◆ Exercise goal ◆
Print the line that has "[947.44-948.44s]" in it, then every remaining line of the data, exactly and without anything extra.

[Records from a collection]
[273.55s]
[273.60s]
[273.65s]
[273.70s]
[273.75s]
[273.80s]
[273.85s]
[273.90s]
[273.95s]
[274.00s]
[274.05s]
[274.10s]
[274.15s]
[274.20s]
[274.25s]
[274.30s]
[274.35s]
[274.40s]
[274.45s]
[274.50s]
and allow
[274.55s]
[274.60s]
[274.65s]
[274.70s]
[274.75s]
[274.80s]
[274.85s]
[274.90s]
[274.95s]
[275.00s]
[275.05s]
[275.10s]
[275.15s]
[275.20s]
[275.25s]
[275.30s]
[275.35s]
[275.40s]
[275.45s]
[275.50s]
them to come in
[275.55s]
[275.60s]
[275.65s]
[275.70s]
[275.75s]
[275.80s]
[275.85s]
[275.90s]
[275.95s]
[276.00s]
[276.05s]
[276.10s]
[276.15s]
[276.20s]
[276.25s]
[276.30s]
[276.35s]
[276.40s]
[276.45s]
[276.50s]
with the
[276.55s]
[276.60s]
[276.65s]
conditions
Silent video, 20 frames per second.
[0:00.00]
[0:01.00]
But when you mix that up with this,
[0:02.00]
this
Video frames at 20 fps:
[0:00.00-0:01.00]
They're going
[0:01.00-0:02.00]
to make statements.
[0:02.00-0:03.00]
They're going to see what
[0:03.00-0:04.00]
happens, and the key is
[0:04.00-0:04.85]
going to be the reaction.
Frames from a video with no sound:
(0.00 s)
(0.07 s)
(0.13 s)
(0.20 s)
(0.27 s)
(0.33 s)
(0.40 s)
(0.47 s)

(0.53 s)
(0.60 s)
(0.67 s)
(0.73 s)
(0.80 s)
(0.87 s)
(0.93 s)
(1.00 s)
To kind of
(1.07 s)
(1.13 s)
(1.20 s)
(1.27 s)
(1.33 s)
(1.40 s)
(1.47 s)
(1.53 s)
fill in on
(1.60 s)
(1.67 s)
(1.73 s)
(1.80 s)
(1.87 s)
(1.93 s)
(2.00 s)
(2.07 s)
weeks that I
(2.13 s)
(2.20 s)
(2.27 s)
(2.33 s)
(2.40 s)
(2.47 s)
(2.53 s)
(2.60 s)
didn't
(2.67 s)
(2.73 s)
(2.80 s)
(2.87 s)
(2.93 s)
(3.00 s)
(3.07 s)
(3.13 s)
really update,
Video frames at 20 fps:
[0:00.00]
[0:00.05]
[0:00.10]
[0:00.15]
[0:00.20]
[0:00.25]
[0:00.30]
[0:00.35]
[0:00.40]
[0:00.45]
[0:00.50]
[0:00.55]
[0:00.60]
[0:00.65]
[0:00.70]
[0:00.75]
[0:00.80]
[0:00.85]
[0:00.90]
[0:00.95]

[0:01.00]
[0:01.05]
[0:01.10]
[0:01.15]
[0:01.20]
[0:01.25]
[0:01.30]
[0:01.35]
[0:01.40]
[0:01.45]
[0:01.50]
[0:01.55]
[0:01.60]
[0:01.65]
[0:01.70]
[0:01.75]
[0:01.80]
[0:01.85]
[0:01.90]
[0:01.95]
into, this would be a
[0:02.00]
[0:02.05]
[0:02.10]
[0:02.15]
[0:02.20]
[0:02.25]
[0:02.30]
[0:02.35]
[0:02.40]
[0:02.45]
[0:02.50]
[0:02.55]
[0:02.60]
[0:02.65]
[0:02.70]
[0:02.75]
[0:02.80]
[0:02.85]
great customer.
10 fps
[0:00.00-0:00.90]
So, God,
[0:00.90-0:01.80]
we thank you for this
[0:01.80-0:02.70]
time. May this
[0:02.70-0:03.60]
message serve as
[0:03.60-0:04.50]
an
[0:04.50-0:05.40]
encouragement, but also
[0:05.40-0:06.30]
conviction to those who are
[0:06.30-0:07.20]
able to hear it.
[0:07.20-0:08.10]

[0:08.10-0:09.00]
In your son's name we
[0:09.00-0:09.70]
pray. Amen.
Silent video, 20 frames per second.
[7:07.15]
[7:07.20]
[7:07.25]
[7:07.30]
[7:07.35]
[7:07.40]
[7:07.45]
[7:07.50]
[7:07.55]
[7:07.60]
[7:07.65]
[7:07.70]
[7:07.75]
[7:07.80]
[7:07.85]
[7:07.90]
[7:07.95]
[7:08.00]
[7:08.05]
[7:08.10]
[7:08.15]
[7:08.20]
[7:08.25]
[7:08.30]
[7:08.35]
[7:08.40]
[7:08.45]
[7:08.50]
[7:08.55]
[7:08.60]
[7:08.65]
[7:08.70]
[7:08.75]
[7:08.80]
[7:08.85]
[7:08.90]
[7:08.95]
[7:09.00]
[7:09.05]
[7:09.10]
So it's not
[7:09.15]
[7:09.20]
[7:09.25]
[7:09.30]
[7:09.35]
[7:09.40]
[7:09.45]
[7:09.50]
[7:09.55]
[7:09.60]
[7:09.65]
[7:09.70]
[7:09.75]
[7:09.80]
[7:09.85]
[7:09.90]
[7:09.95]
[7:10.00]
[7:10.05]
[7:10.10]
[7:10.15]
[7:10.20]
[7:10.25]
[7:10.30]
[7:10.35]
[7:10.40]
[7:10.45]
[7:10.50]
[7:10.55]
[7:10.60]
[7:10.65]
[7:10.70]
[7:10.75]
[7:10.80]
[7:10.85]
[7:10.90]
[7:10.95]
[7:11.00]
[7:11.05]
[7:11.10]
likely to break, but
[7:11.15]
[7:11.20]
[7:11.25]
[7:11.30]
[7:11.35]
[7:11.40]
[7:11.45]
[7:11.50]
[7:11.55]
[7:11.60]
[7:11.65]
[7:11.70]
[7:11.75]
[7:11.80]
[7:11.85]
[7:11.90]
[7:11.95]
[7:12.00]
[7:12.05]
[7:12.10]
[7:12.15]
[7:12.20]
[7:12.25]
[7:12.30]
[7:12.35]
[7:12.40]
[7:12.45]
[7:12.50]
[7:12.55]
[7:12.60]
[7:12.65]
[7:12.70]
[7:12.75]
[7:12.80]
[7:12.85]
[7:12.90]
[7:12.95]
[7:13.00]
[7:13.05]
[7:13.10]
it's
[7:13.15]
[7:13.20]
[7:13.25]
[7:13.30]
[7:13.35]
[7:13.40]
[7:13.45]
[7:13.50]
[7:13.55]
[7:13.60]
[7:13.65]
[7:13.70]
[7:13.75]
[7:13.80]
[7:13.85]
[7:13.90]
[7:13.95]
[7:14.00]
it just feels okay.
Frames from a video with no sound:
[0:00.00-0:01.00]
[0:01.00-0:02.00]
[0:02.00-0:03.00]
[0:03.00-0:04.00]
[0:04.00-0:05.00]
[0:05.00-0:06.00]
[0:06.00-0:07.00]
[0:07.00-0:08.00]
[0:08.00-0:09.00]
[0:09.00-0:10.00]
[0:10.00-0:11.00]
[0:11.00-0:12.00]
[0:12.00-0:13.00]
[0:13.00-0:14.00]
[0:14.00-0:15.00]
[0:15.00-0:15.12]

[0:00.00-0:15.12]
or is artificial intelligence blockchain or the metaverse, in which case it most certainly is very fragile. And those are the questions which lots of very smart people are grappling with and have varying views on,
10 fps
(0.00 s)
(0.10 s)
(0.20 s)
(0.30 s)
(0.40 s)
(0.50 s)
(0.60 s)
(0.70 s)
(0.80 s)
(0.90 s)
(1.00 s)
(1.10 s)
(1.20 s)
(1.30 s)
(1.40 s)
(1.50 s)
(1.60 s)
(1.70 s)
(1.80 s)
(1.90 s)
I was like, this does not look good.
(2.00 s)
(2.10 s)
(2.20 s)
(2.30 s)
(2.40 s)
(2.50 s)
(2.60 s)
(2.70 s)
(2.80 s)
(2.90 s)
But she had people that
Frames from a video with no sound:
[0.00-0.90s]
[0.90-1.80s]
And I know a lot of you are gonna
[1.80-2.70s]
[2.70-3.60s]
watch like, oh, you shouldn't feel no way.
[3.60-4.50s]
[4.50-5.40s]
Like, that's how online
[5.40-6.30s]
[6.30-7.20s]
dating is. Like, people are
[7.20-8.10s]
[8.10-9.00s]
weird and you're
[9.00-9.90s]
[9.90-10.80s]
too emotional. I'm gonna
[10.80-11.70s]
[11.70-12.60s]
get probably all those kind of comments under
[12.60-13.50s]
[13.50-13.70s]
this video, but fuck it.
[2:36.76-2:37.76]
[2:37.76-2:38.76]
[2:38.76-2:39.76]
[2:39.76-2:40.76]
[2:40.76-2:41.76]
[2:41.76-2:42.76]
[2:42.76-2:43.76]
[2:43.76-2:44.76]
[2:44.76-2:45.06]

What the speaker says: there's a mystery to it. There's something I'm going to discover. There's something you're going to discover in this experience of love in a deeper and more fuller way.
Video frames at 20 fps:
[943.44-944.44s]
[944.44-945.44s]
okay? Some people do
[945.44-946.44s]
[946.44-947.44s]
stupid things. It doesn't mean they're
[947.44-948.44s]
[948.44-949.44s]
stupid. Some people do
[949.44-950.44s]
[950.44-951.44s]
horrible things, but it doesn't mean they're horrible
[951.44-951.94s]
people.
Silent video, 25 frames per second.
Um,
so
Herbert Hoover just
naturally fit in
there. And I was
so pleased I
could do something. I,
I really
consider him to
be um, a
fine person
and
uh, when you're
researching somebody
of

◆ Finished exercise ◆
[947.44-948.44s]
[948.44-949.44s]
stupid. Some people do
[949.44-950.44s]
[950.44-951.44s]
horrible things, but it doesn't mean they're horrible
[951.44-951.94s]
people.
Silent video, 25 frames per second.
Um,
so
Herbert Hoover just
naturally fit in
there. And I was
so pleased I
could do something. I,
I really
consider him to
be um, a
fine person
and
uh, when you're
researching somebody
of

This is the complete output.